If pictures appear in the lines below, skip them and copy exactly the lines from the one containing "Frames from a" through the one containing "[445.37-446.27s]", and nothing else.

Collected data:
+ + +
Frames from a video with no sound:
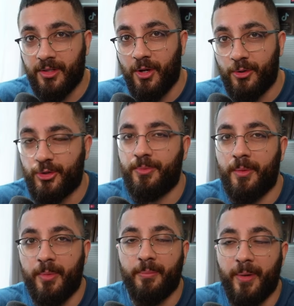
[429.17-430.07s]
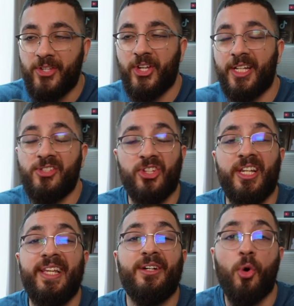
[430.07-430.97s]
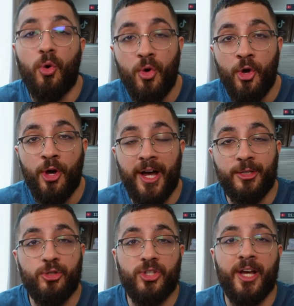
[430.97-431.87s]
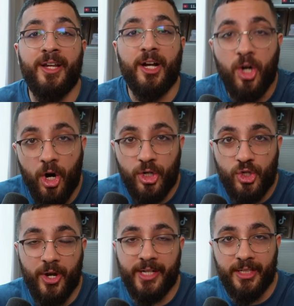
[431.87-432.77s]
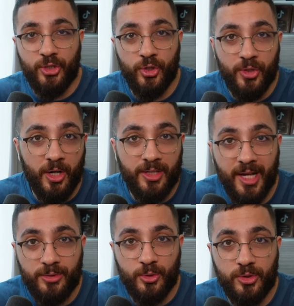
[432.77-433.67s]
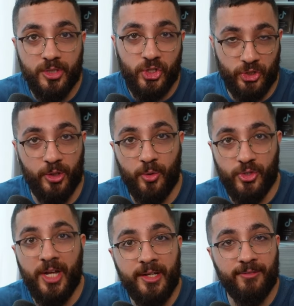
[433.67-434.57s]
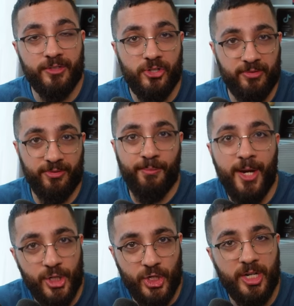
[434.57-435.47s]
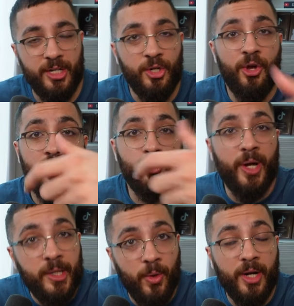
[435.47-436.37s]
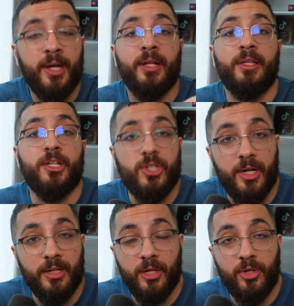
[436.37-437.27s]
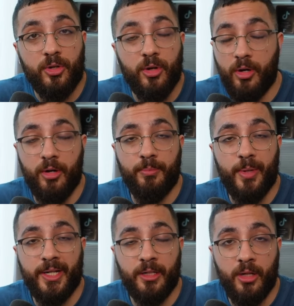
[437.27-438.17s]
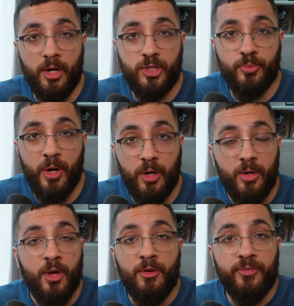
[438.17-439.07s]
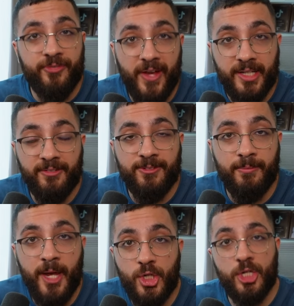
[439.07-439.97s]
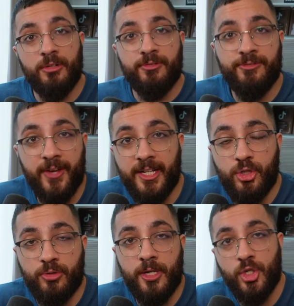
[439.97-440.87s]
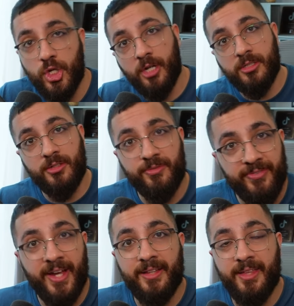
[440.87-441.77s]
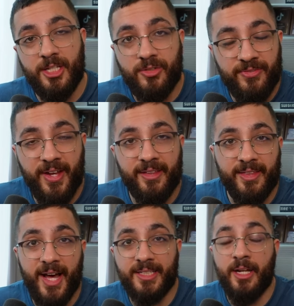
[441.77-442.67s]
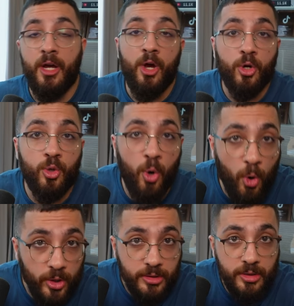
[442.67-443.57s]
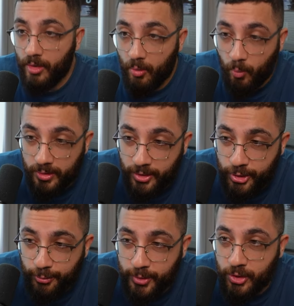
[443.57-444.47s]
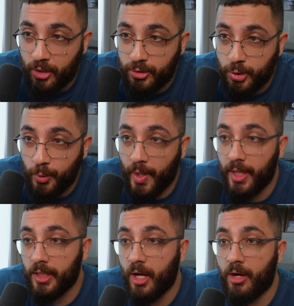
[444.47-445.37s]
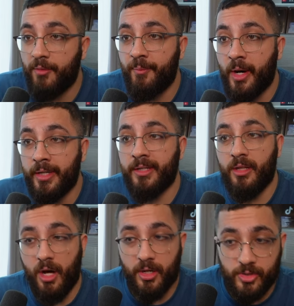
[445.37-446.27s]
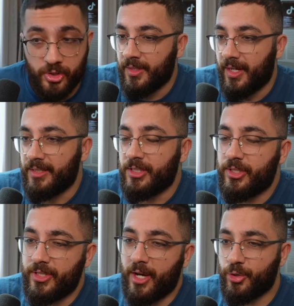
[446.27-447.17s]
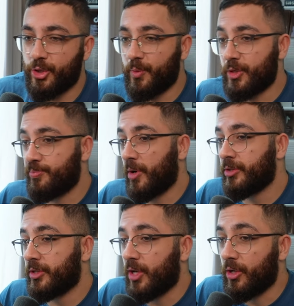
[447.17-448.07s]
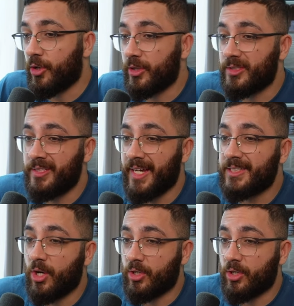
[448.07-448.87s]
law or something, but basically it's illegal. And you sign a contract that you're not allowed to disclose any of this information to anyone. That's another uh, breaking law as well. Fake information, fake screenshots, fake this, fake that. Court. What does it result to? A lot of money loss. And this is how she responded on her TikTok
+ + +
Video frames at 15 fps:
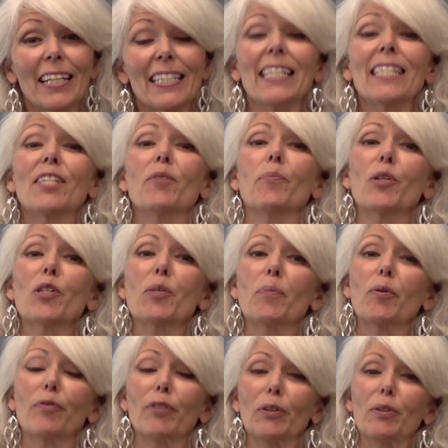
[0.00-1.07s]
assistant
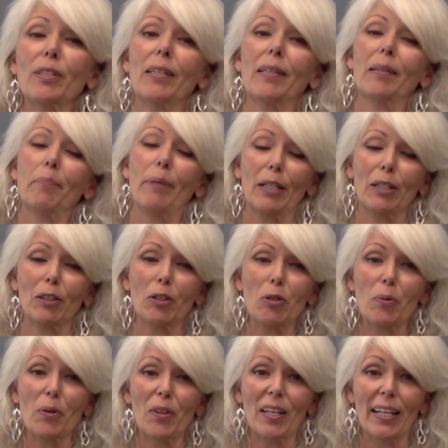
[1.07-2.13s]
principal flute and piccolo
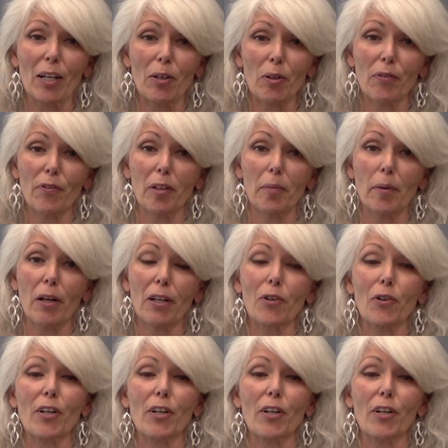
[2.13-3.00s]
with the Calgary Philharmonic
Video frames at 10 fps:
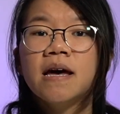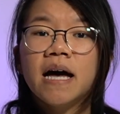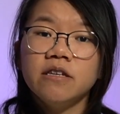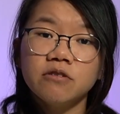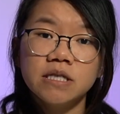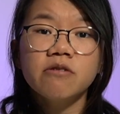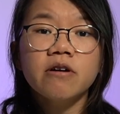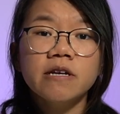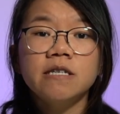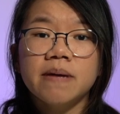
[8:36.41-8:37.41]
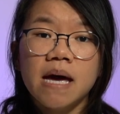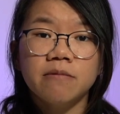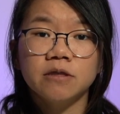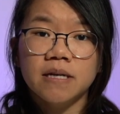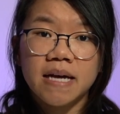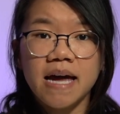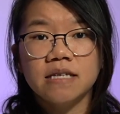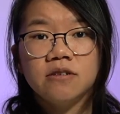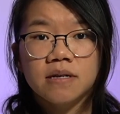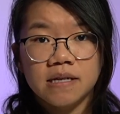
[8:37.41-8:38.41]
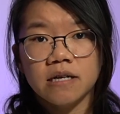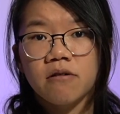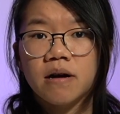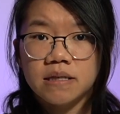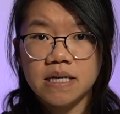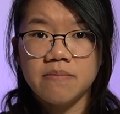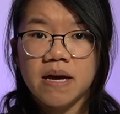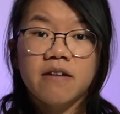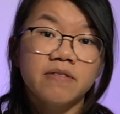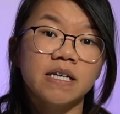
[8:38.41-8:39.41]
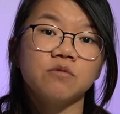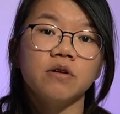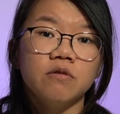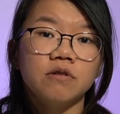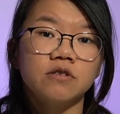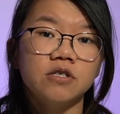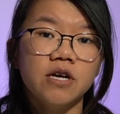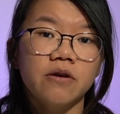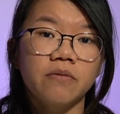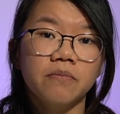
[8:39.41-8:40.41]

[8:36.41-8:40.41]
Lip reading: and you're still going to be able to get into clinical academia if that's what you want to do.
+ + +
* Answer for this exercise
Frames from a video with no sound:
[429.17-430.07s]
[430.07-430.97s]
[430.97-431.87s]
[431.87-432.77s]
[432.77-433.67s]
[433.67-434.57s]
[434.57-435.47s]
[435.47-436.37s]
[436.37-437.27s]
[437.27-438.17s]
[438.17-439.07s]
[439.07-439.97s]
[439.97-440.87s]
[440.87-441.77s]
[441.77-442.67s]
[442.67-443.57s]
[443.57-444.47s]
[444.47-445.37s]
[445.37-446.27s]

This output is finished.